EXERCISE OBJECTIVE –
Print the whole listing below exactly, skipping every picture.

RAW DATA –

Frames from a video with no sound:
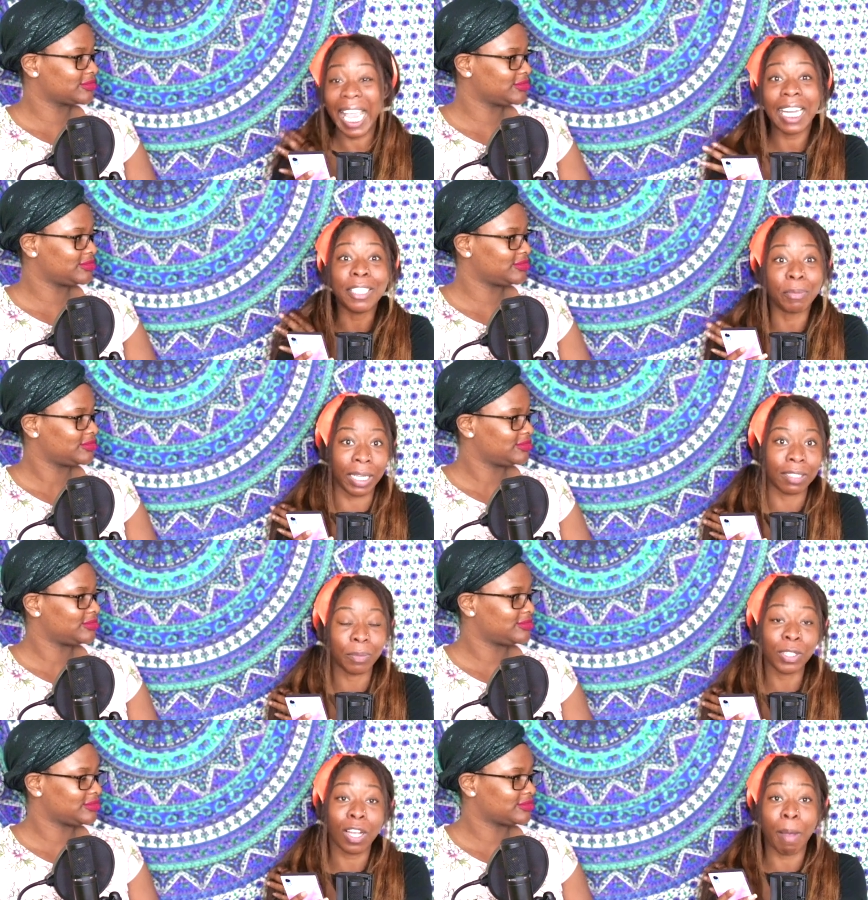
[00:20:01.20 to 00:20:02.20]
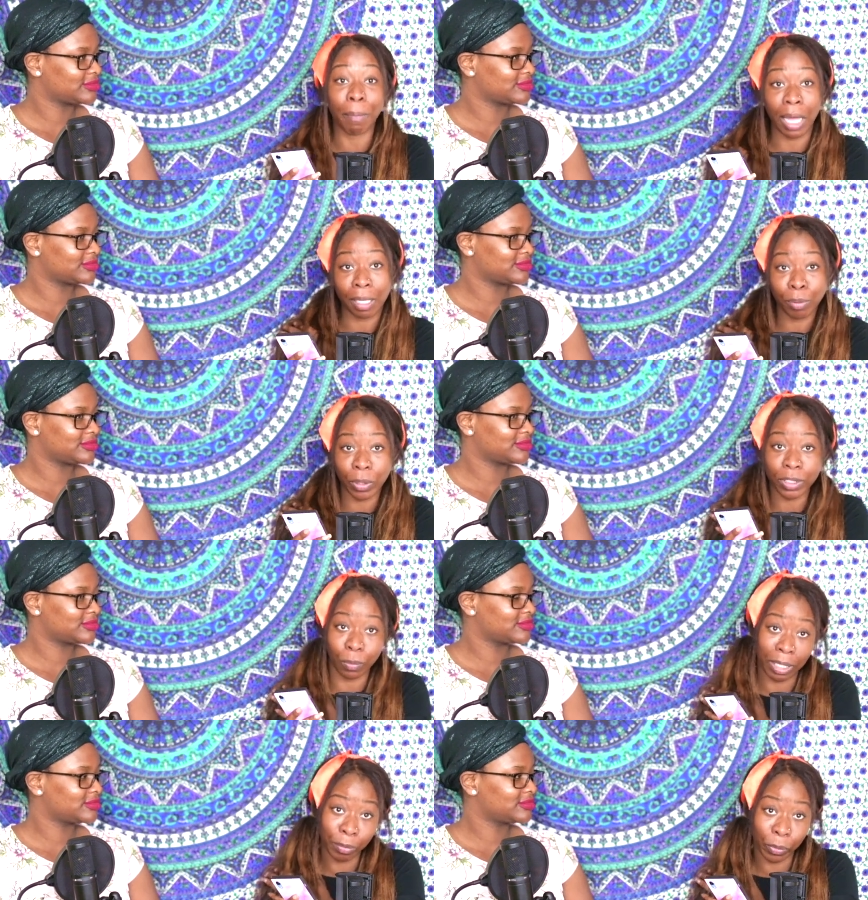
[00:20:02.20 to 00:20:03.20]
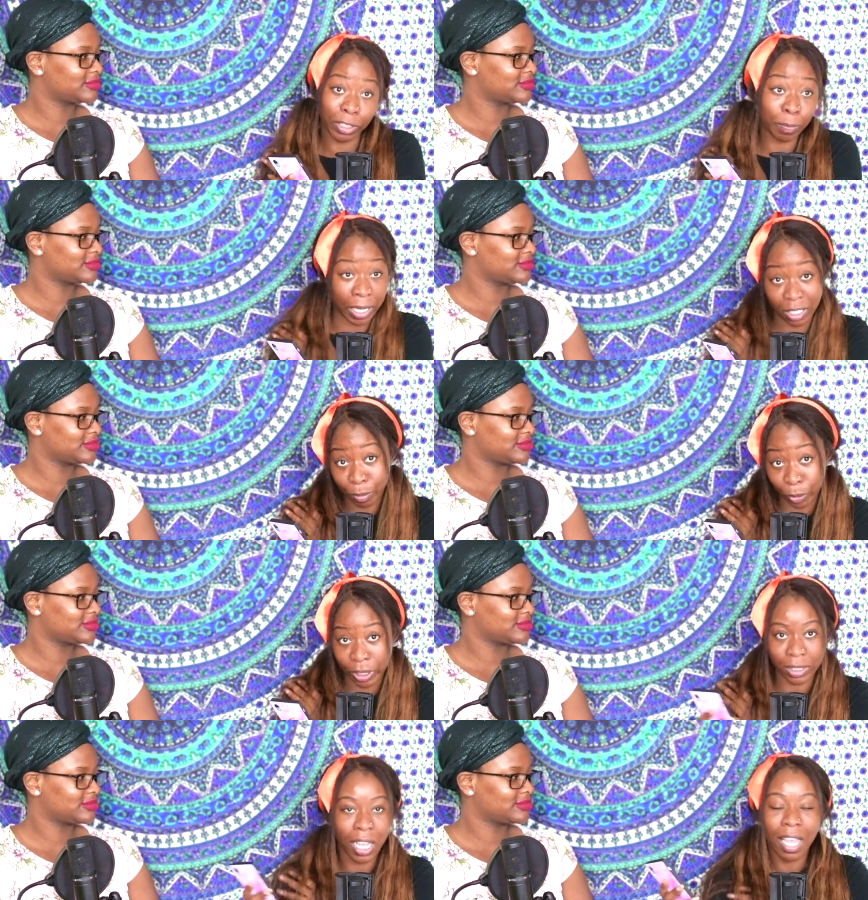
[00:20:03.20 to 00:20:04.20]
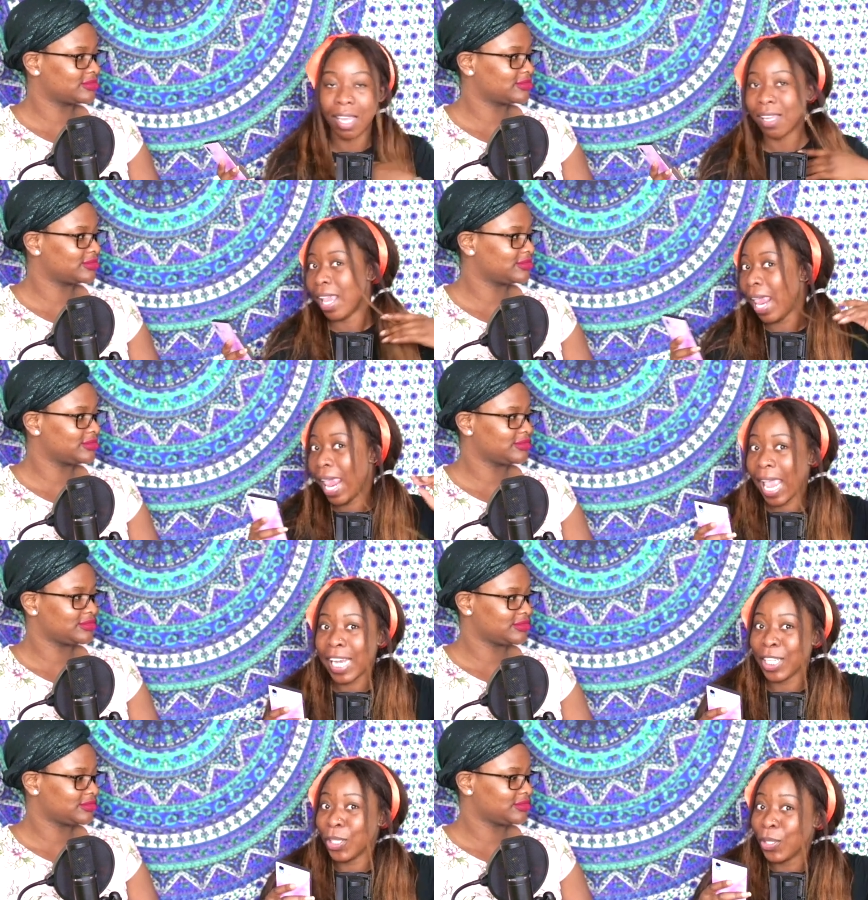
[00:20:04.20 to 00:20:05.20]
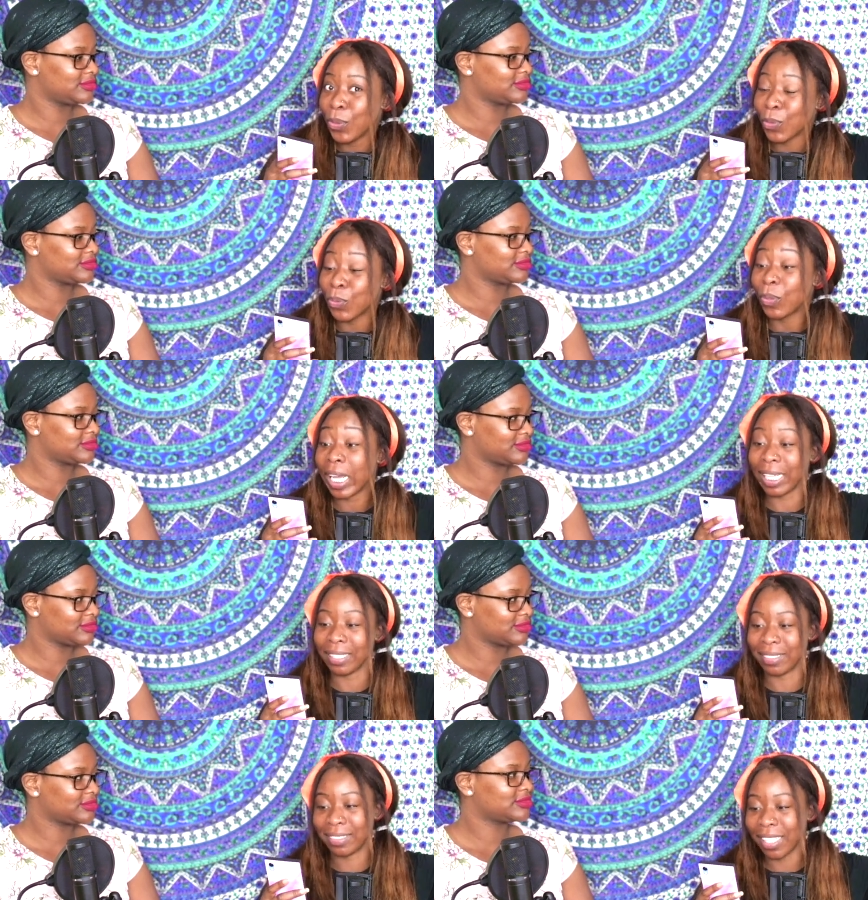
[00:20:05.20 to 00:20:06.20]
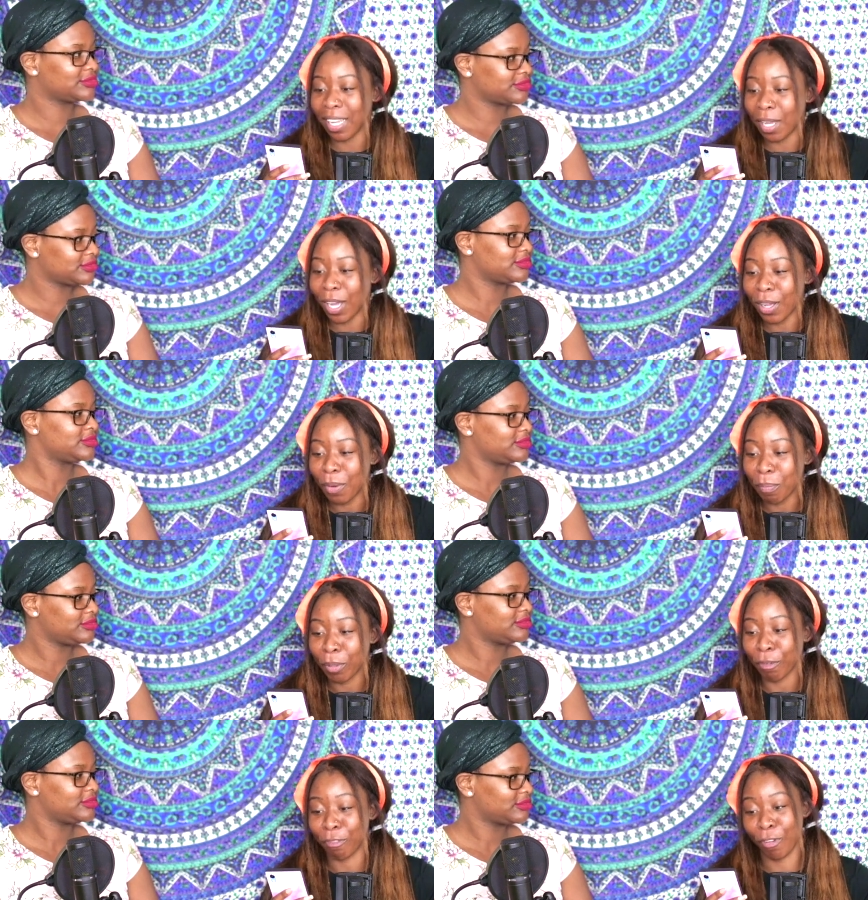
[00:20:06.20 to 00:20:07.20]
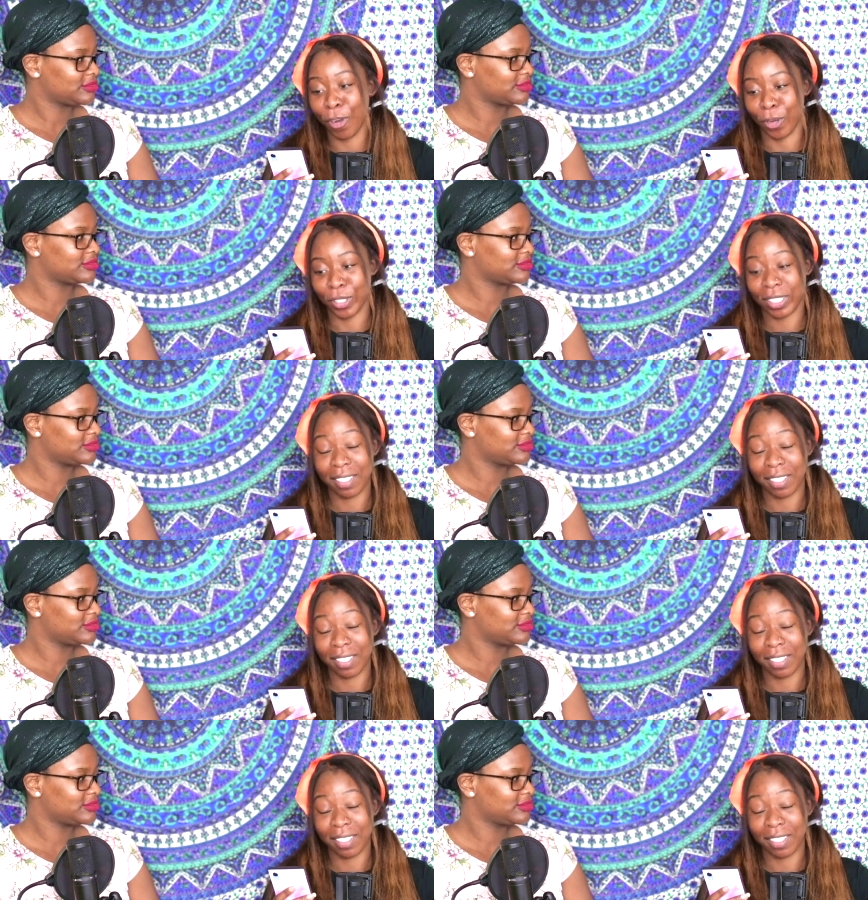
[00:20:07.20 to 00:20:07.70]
Speaker 1: any race, we're talking about black employers, white employers, Spanish employers, any race preferred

RESULT FOR THIS TASK –
Frames from a video with no sound:
[00:20:01.20 to 00:20:02.20]
[00:20:02.20 to 00:20:03.20]
[00:20:03.20 to 00:20:04.20]
[00:20:04.20 to 00:20:05.20]
[00:20:05.20 to 00:20:06.20]
[00:20:06.20 to 00:20:07.20]
[00:20:07.20 to 00:20:07.70]
Speaker 1: any race, we're talking about black employers, white employers, Spanish employers, any race preferred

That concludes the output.